XXXI
Primero pensó en subir a beberse un par de whiskies porque estaba seguro de que le hacían falta, pero ya en el pasillo presintió la noche ahí afuera, bajo el cielo, y le dieron ganas de ver el mar y poner sus ideas en orden. Era más de medianoche cuando se apoyó en la borda de babor, satisfecho de estar solo en la cubierta (no podía ver a Persio, oculto por uno de los ventiladores). Muy lejos sonó una campana, probablemente en la popa o en el puente de mando. Medrano miró a lo alto; como siempre, la luz violeta que parecía emanar de la materia misma de los cristales le produjo una sensación desagradable. Se preguntó sin mayor interés si los que habían pasado la tarde en la proa, bañándose en la piscina, o tomando sol, habrían observado el puente de mando; ahora sólo le interesaba la larga charla con Claudia, que había terminado en una nota extrañamente calma, recogido, casi como si Claudia y él se hubieran ido quedando dormidos poco a poco junto a Jorge. No se habían dormido, pero quizá les había hecho bien lo que acababan de hablar. Y quizá no, porque al menos en su caso las confidencias personales nada podían resolver. No era el pasado el que acababa de aclararse, en cambio el presente era de pronto más grato, más pleno, como una isla de tiempo asaltada por la noche, por la inminencia del amanecer y también por las aguas servidas, los regustos del anteayer y el ayer y esa mañana y esa tarde, pero una isla donde Claudia y Jorge estaban con él. Habituado a no castrar su pensamiento se preguntó si ese suave vocabulario insular no sería producto de un sentimiento y si, como tantas veces, las ideas no se irisaban ya bajo la luz del interés o de la protección. Claudia era todavía una hermosa mujer; hablar con ella presumía una primera y sutil aproximación a un acto de amor. Pensó que no le molestaba ya que Claudia siguiera enamorada de León Lewbaum; como si una cierta realidad de Claudia ocurriera en un plano diferente. Era extraño, era casi hermoso.
Se conocían ya tanto mejor que pocas horas atrás. Medrano no recordaba otro episodio de su vida en que la relación personal se hubiera dado tan simplemente, casi como una necesidad. Sonrió al precisar el punto exacto -lo sentía así, estaba perfectamente seguro- en que ambos habían abandonado el peldaño ordinario para descender, como tomados de la mano, hacia un nivel diferente donde las palabras se volvían objetos cargados de afecto o de censura, de ponderación o de reproche.
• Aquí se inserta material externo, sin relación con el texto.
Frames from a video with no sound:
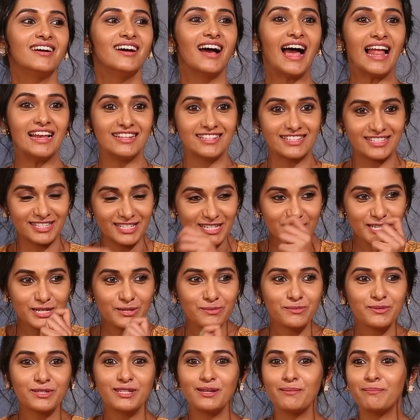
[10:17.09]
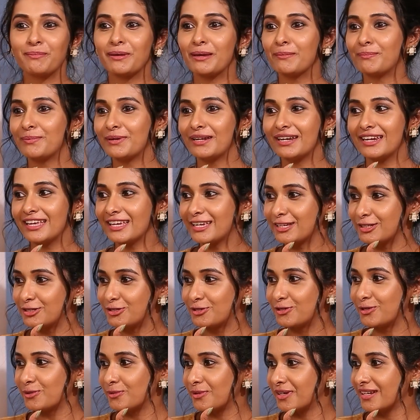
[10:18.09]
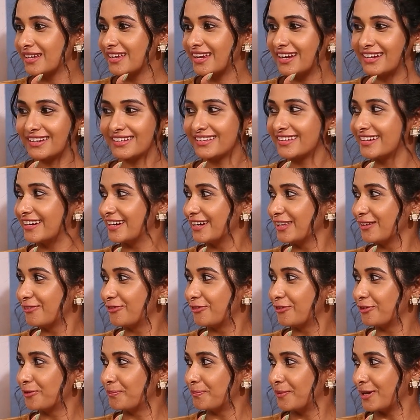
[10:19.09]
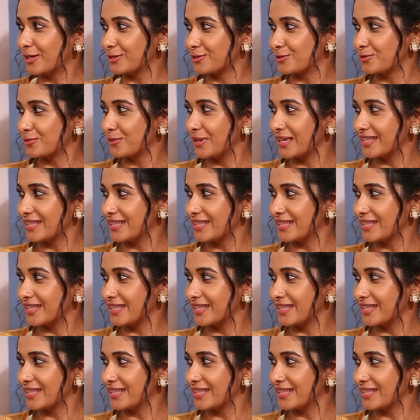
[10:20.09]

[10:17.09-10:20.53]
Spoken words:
I'll sit with the paper like a student getting ready for plus two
Había ocurrido en el momento exacto en que él -tan poco antes, realmente tan poco antes- le había dicho: «Madre de Jorge, el leoncito», y ella había comprendido que no era un torpe juego de palabras sobre el nombre de su marido sino que Medrano le ponía en las manos abiertas algo como un pan caliente o una flor o una llave. La amistad empezaba sobre las bases más seguras, las de las diferencias y los disconformismos; porque Claudia acababa de decirle palabras duras, casi negándole el derecho a que él hiciera de su vida lo que una temprana elección había decidido. Y al mismo tiempo con qué remota vergüenza había agregado: «Quién soy yo para reprocharle trivialidad, cuando mi propia vida…» Y los dos habían callado mirando a Jorge que ahora dormía con la cara hacia ellos, hermosísimo bajo la suave luz de la cabina, suspirando a veces o balbuceando algún paso de sus sueños.
La menuda silueta de Persio lo tomó de sorpresa, pero no Je molestó encontrárselo a esa hora y en ese lugar.
– Pasaje por demás interesante -dijo Persio, apoyándose en la borda a su lado-. He pasado revista al rol, y extraído consecuencias sorprendentes.
– Me gustaría conocerlas, amigo Pefsio.
– No son demasiado claras, pero la principal estriba (hermosa palabra, de paso, tan lleno de sentido plástico) en que casi todos debemos estar bajo la influencia de Mercurio. Sí, el gris es el color del rol, la uniformidad aleccionante de ese color donde la violencia del blanco y la aniquilación del negro se fusionan en el gris perla, para no mencionar más que uno de sus preciosos matices.